Review - 42nd Street (Theatre Royal Drury Lane)

No overture (regardless of how irresistibly brash and brassy it may be) can prepare audiences for the thrill of the opening number of 42nd Street. The curtain rises on rows and rows of bright eyed, fleet footed dancers, tapping in perfect synchronicity, as if their lives depend on it. It's so good it's practically overwhelming. And from that moment on, 42nd Street just keeps outdoing itself.

The cast of 42nd Street
Photo credit - Brinkhoff/Moegenburg
It's 1933 and powerful Broadway producer Julian Marsh is putting on a show. A musical comedy, in fact, named Pretty Lady. Young out of towner Peggy Sawyer is desperate to make it into the ensemble, but when she clashes with Pretty Lady's demanding leading lady Dorothy Brock, Peggy finds that a life on the stage may be much more challenging than she anticipated. 

The leading light of 42nd Street is undoubtedly Clare Halse, who radiates pure joy as aspiring chorine Peggy. From the moment she enters the stage, it's clear that her Peggy is a star on the rise, a bundle of energy and talent held together with a lucky scarf and a Broadway dream. Halse and Ashley Day, who charms as temperamental tenor Billy Lawlor, showcase what is probably the most awe inspiring, jaw dropping display of dance virtuosity on the West End right now. In fact, the whole ensemble glows with talent a precision, bringing choreographer Randy Skinner's work to life.

Bonnie Langford and Ashley Day in 42nd Street
Photo credit - Brinkhoff/Moegenburg
Additionally, veteran stage and screen star Bonnie Langford is every bit the superstar as Dorothy Brock. In a hilariously ironic stroke of casting genius, the infamously talented dancer plays a character who is cursed with two left feet, but she is still able to shine vocally, and exudes class in a number of gorgeous solos.

The whole production is haloed in glamour (Roger Kirk's ritzy costume design for showstopping sequences such as We're In The Money and the title number transform the cast into a shimmering ocean on stage) whilst maintaining a sense of ramshackle 1930s zeitgeist. 42nd Street does take place right after the Wall Street crash, after all.
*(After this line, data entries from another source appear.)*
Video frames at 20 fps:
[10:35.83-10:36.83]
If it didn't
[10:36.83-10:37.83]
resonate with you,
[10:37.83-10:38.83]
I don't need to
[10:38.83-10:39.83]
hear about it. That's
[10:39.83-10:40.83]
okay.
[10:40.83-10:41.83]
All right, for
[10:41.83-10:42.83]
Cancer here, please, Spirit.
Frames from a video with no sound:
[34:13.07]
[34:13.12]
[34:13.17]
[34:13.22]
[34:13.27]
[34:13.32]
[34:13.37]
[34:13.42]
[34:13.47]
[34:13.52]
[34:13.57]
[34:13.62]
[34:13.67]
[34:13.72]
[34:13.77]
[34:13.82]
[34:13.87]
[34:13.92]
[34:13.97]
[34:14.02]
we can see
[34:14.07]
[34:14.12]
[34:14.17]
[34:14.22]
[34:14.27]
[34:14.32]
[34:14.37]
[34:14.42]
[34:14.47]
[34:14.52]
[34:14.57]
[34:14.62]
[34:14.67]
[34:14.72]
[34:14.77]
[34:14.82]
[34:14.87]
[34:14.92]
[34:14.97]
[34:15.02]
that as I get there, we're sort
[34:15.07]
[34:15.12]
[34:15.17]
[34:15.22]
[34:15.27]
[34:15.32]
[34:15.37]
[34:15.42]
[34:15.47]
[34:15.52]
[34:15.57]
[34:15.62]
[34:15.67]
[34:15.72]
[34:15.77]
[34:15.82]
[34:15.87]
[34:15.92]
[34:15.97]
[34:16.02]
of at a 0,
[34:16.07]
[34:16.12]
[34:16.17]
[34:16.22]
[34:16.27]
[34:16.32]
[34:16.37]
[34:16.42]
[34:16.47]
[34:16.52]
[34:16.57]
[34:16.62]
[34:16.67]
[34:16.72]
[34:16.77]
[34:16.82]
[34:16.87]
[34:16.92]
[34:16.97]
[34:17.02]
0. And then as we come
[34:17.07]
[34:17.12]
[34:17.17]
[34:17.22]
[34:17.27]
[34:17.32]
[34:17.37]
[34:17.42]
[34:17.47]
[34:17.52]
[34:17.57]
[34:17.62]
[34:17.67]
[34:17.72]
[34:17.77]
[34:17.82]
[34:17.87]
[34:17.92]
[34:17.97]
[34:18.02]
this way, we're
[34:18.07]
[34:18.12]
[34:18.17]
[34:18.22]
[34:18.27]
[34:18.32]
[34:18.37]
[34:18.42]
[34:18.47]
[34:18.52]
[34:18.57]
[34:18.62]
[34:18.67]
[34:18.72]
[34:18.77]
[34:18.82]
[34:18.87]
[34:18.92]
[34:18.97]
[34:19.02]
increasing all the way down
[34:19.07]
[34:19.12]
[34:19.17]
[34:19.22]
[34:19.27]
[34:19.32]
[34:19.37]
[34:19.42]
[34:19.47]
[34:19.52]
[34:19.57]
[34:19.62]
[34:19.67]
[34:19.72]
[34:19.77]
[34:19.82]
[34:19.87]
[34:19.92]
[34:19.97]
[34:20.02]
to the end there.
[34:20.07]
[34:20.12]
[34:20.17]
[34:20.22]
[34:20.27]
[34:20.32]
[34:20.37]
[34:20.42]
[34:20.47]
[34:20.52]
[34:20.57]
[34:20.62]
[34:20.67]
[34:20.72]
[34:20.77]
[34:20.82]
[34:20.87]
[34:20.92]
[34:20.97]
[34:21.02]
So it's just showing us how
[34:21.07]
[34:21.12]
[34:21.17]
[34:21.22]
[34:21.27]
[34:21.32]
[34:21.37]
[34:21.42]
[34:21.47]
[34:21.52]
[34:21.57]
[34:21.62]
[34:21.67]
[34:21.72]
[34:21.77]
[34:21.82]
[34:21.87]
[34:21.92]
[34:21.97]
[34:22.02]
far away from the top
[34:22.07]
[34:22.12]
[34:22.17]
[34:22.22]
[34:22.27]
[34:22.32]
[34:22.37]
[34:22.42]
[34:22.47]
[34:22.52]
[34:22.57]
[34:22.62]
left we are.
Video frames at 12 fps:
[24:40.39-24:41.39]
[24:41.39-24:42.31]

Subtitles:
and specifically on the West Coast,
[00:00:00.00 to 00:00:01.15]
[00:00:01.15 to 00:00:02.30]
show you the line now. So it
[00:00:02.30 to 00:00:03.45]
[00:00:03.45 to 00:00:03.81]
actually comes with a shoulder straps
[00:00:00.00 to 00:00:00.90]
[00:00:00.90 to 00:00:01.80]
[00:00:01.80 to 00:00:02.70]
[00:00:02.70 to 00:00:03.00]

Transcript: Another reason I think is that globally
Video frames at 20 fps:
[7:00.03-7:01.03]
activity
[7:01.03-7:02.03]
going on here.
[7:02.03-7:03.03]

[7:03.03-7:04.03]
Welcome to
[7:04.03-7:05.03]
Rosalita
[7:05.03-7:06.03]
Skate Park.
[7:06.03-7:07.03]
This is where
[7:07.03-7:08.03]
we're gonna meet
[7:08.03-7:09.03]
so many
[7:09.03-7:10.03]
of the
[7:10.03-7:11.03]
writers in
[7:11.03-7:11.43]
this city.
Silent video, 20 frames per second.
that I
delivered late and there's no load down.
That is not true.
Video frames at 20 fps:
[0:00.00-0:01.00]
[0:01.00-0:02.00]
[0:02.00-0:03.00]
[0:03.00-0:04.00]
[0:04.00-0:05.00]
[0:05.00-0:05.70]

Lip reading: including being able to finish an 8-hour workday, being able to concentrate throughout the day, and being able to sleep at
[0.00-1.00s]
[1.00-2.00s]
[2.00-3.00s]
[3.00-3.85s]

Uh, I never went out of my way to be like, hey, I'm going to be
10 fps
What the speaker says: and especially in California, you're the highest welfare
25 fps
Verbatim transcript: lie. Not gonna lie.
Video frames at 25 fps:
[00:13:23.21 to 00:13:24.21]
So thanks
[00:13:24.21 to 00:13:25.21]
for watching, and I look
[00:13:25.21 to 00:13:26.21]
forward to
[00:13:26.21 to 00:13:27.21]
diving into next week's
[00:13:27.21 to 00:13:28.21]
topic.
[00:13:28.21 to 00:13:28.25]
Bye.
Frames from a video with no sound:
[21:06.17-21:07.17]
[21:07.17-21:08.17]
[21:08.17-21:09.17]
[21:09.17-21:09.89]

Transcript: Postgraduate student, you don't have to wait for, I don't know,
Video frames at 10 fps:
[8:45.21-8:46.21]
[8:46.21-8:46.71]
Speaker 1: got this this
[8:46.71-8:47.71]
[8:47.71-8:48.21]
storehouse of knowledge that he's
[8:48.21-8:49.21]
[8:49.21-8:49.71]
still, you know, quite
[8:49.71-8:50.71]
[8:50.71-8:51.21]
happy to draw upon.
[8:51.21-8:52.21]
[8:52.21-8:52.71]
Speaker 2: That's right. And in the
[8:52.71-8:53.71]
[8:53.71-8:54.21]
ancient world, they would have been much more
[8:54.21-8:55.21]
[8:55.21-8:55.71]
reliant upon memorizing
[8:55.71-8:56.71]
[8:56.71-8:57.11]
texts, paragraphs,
The dancers make so little that they have to share a teabag between 5 cups of hot water, and the initially unlikable and overbearingly commanding presence of Tom Lister, who barks rather ferociously as Julian Marsh, makes all the more sense when it becomes clear that Pretty Lady may be all that can save him from financial ruin.

The cast of 42nd Street
Photo credit - Brinkhoff/Moegenburg
Being based on a film from way back in 1933, 42nd Street is hardly the most modern musical in London, and some outdated lines and plot points do feel a little uncomfortable, but the musical is so over the top that it never seems malicious at all. 

There is no musical to compare to 42nd Street, in terms of scale, blinding glitz, and sheer joie de vivre. Come and meet those dancing feet at the Theatre Royal Drury Lane until January 2019!